EXERCISE PROMPT: Transcribe exactly the lines below that begin at the line with "[0:00.00-0:01.00]" and stop after the line with "[0:14.00-0:15.00]", leaving out every picture.
#### INFORMATION PROVIDED
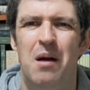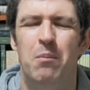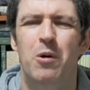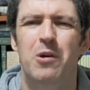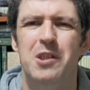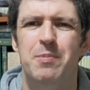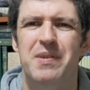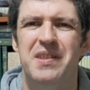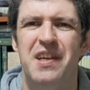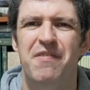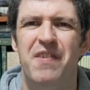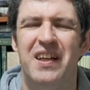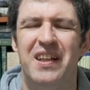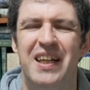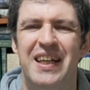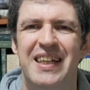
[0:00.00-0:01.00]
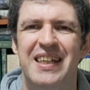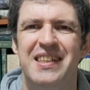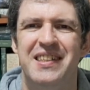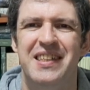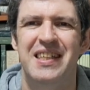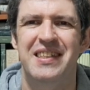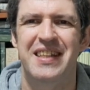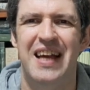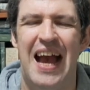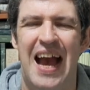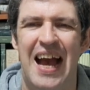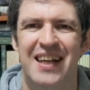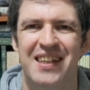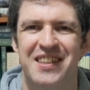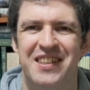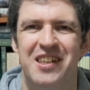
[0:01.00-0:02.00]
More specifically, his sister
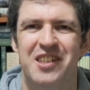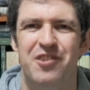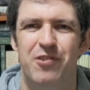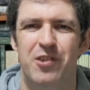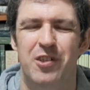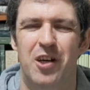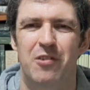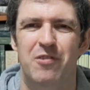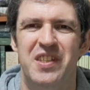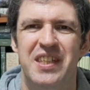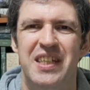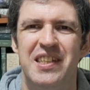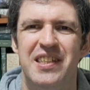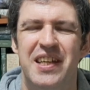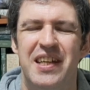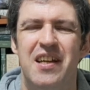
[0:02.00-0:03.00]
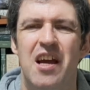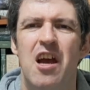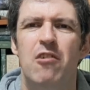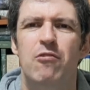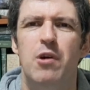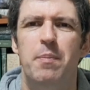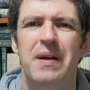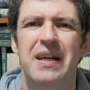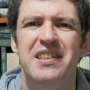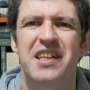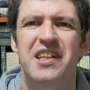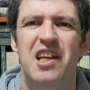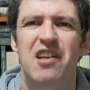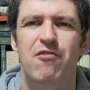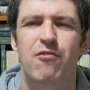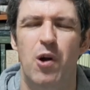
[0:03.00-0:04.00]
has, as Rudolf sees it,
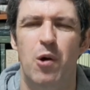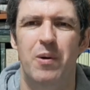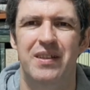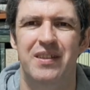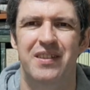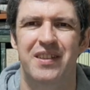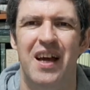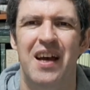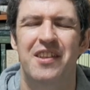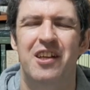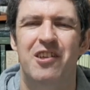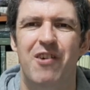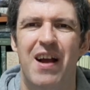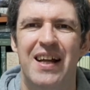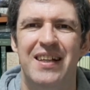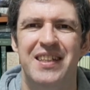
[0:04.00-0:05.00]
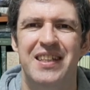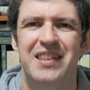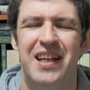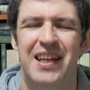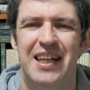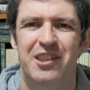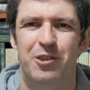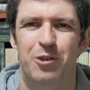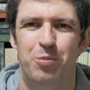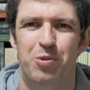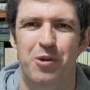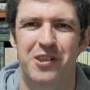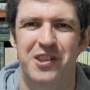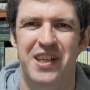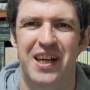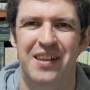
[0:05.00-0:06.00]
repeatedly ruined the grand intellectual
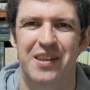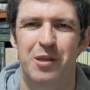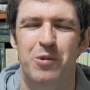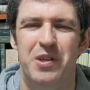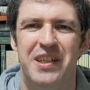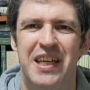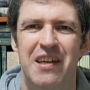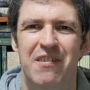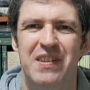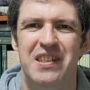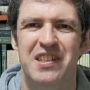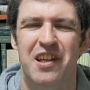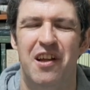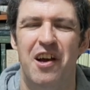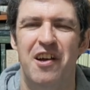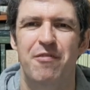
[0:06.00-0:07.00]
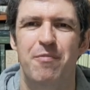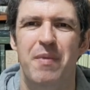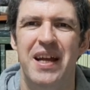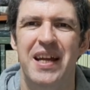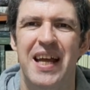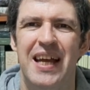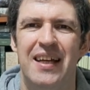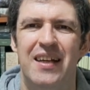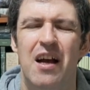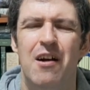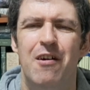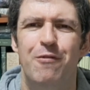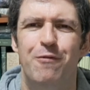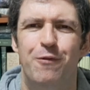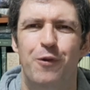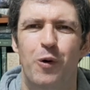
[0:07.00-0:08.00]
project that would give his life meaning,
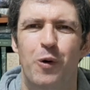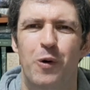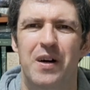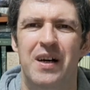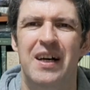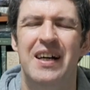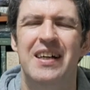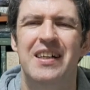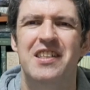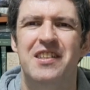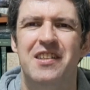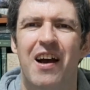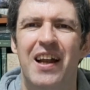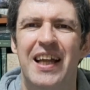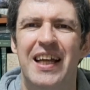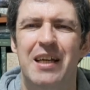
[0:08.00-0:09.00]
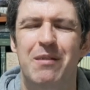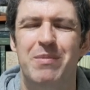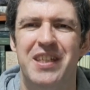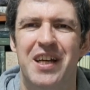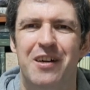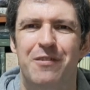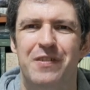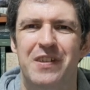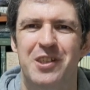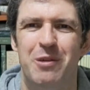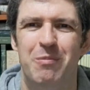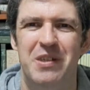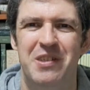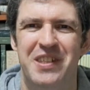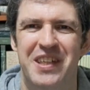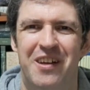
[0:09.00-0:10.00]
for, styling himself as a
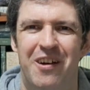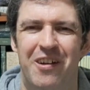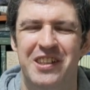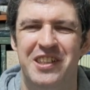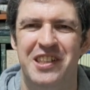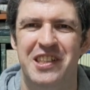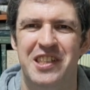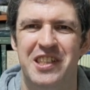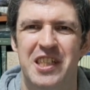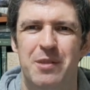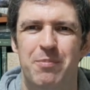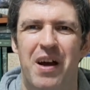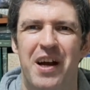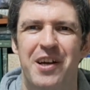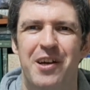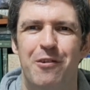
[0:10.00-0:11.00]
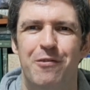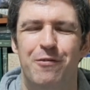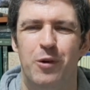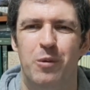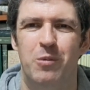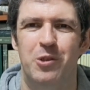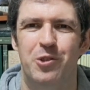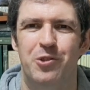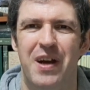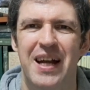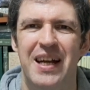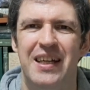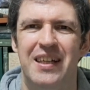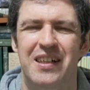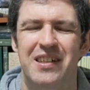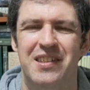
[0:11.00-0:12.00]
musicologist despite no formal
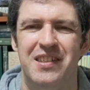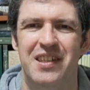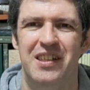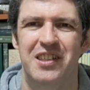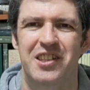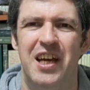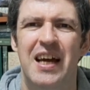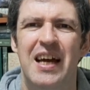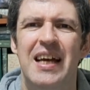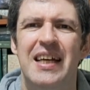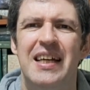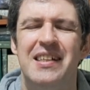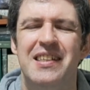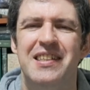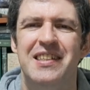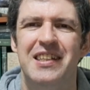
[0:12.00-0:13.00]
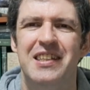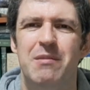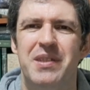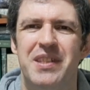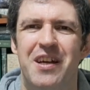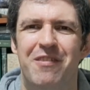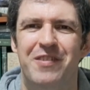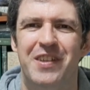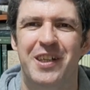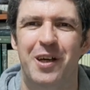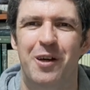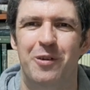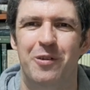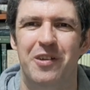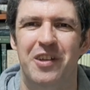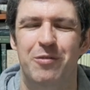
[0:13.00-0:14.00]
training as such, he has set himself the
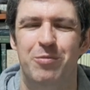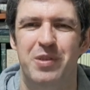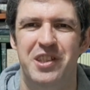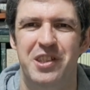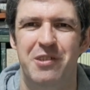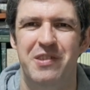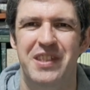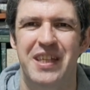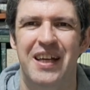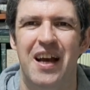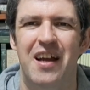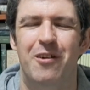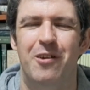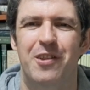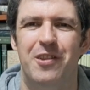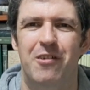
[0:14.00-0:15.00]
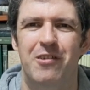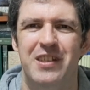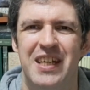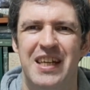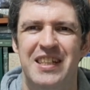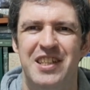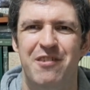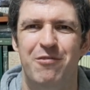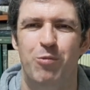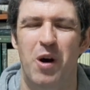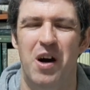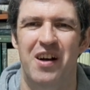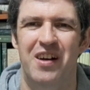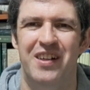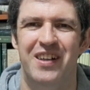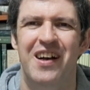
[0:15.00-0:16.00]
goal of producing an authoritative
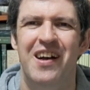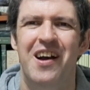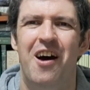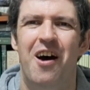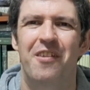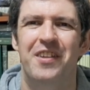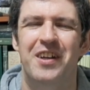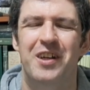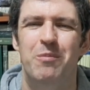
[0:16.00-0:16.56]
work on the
########
#### INFORMATION PROVIDED
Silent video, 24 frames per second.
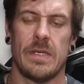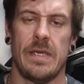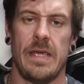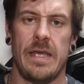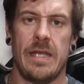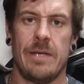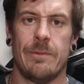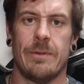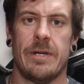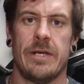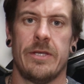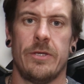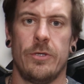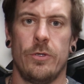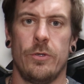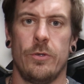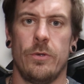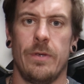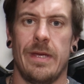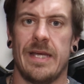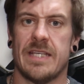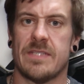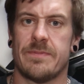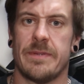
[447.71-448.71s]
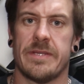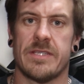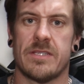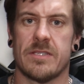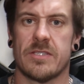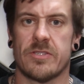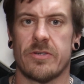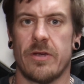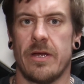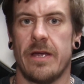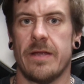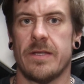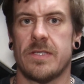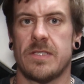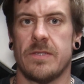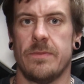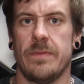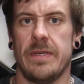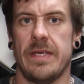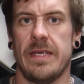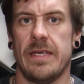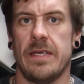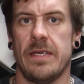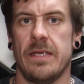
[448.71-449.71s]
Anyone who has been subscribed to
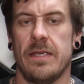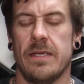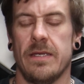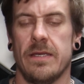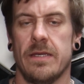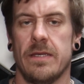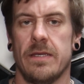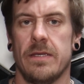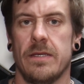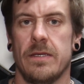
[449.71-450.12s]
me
########
#### INFORMATION PROVIDED
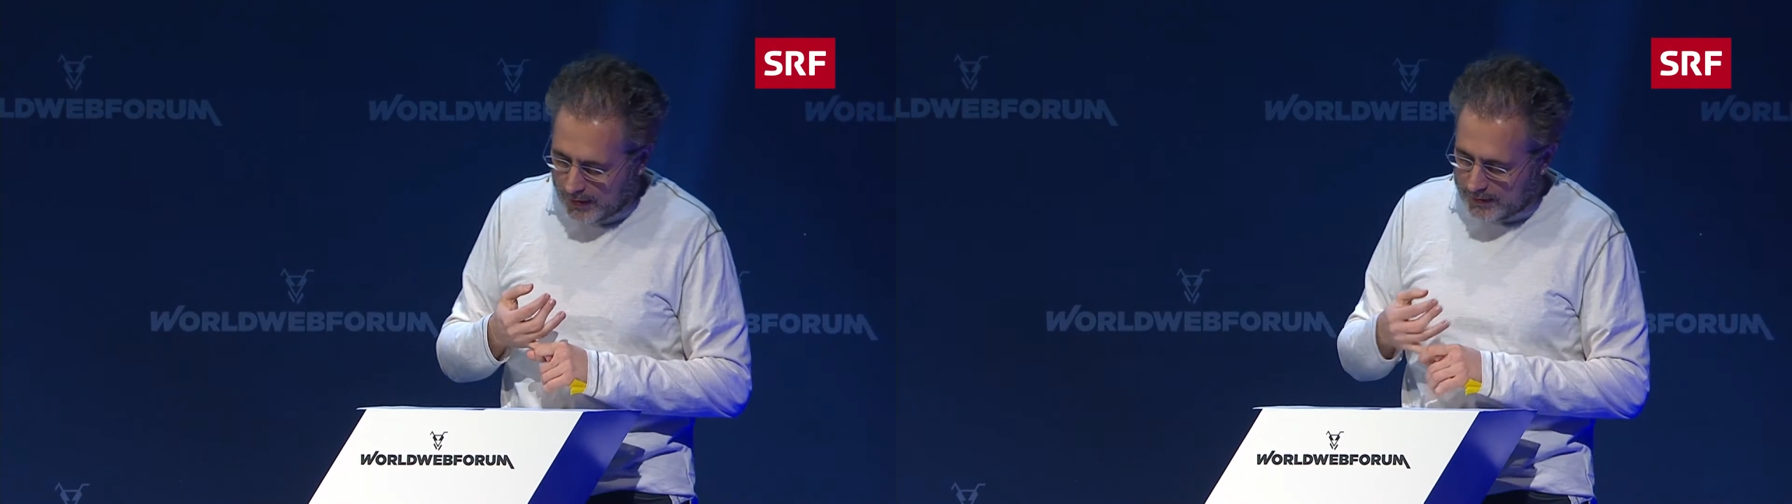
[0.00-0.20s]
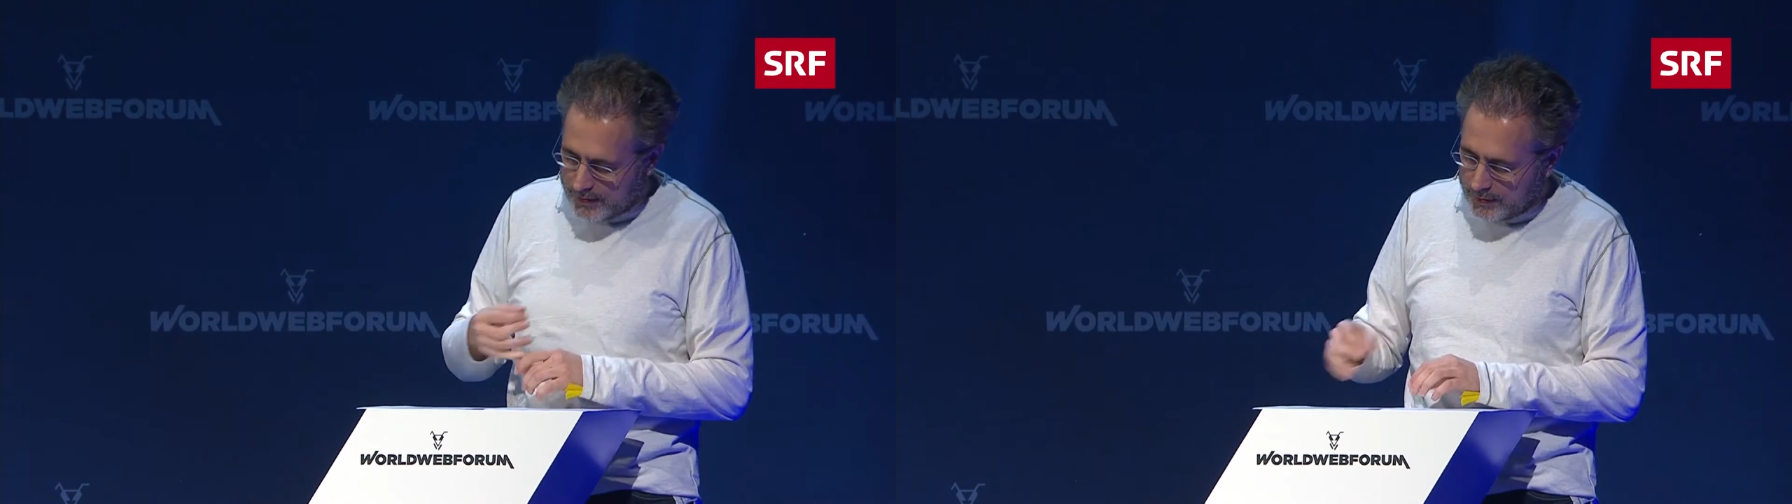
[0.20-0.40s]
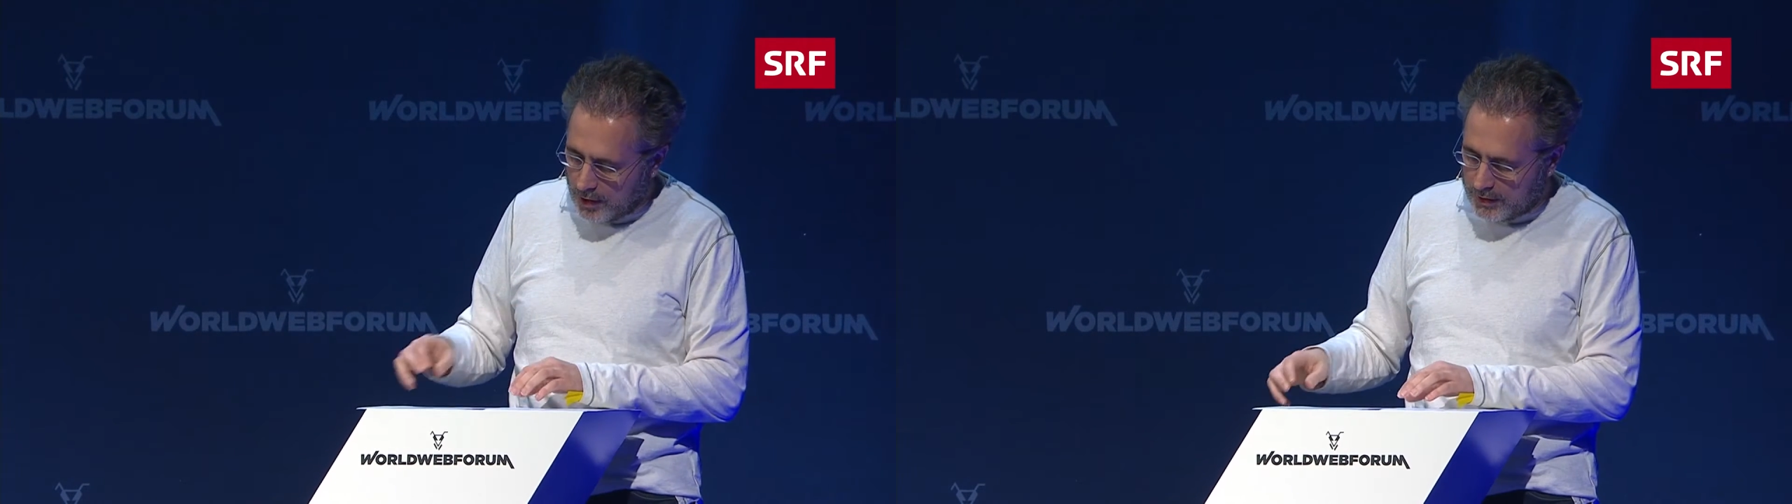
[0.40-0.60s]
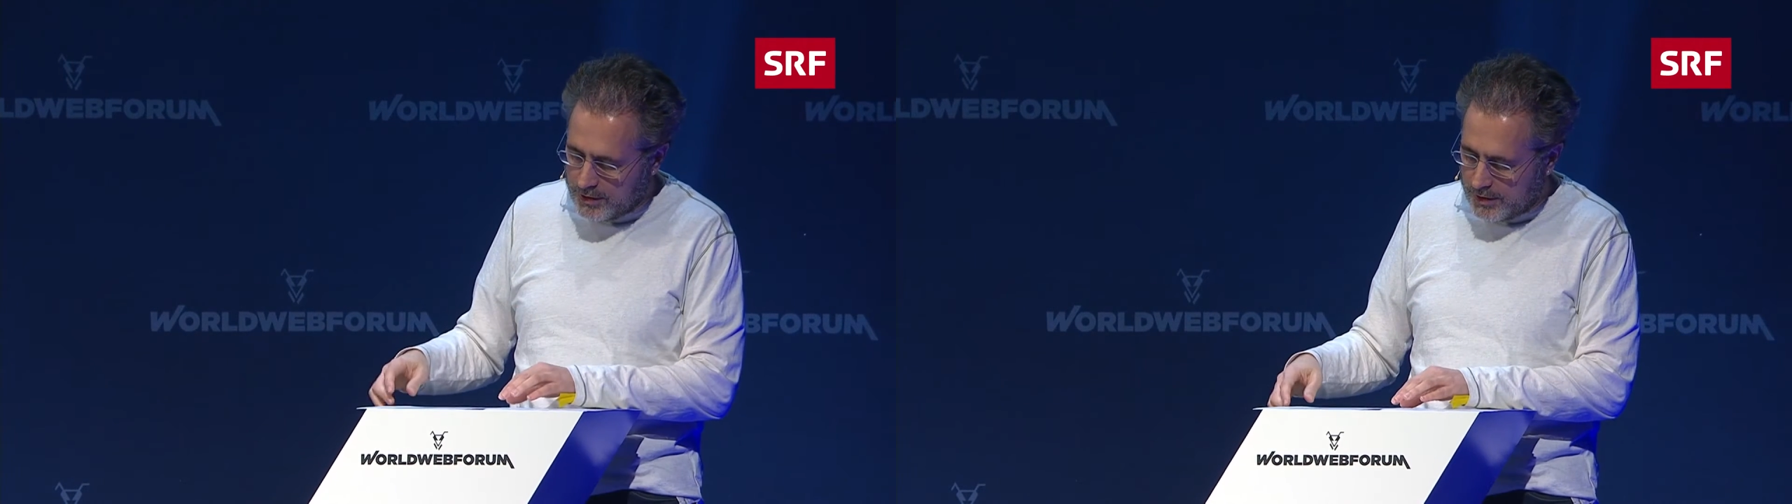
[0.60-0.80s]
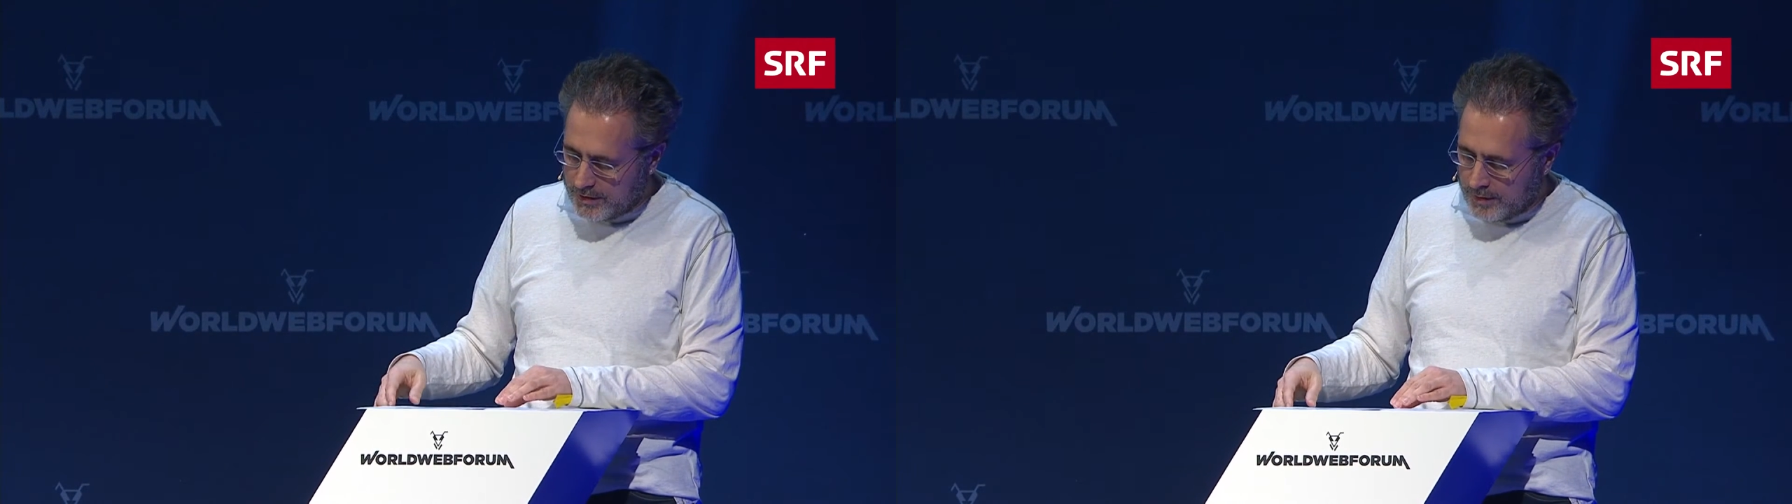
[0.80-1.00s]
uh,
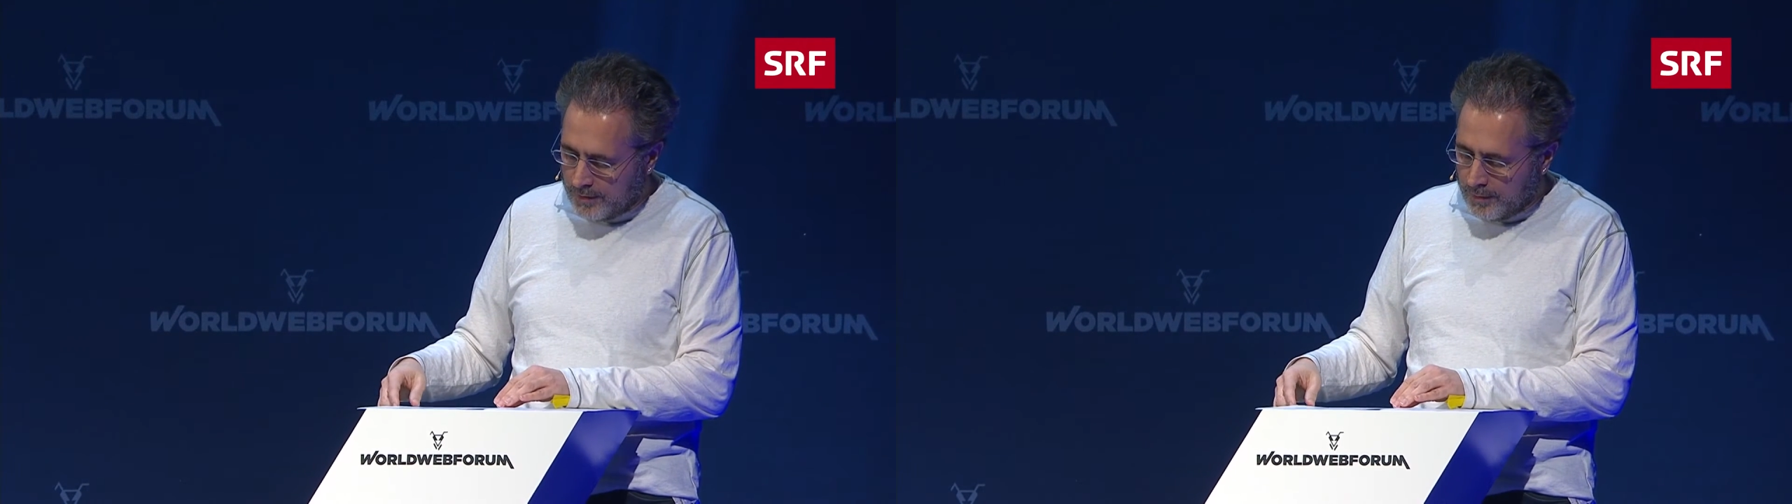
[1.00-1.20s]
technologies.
########
THE ANSWER:
[0:00.00-0:01.00]
[0:01.00-0:02.00]
More specifically, his sister
[0:02.00-0:03.00]
[0:03.00-0:04.00]
has, as Rudolf sees it,
[0:04.00-0:05.00]
[0:05.00-0:06.00]
repeatedly ruined the grand intellectual
[0:06.00-0:07.00]
[0:07.00-0:08.00]
project that would give his life meaning,
[0:08.00-0:09.00]
[0:09.00-0:10.00]
for, styling himself as a
[0:10.00-0:11.00]
[0:11.00-0:12.00]
musicologist despite no formal
[0:12.00-0:13.00]
[0:13.00-0:14.00]
training as such, he has set himself the
[0:14.00-0:15.00]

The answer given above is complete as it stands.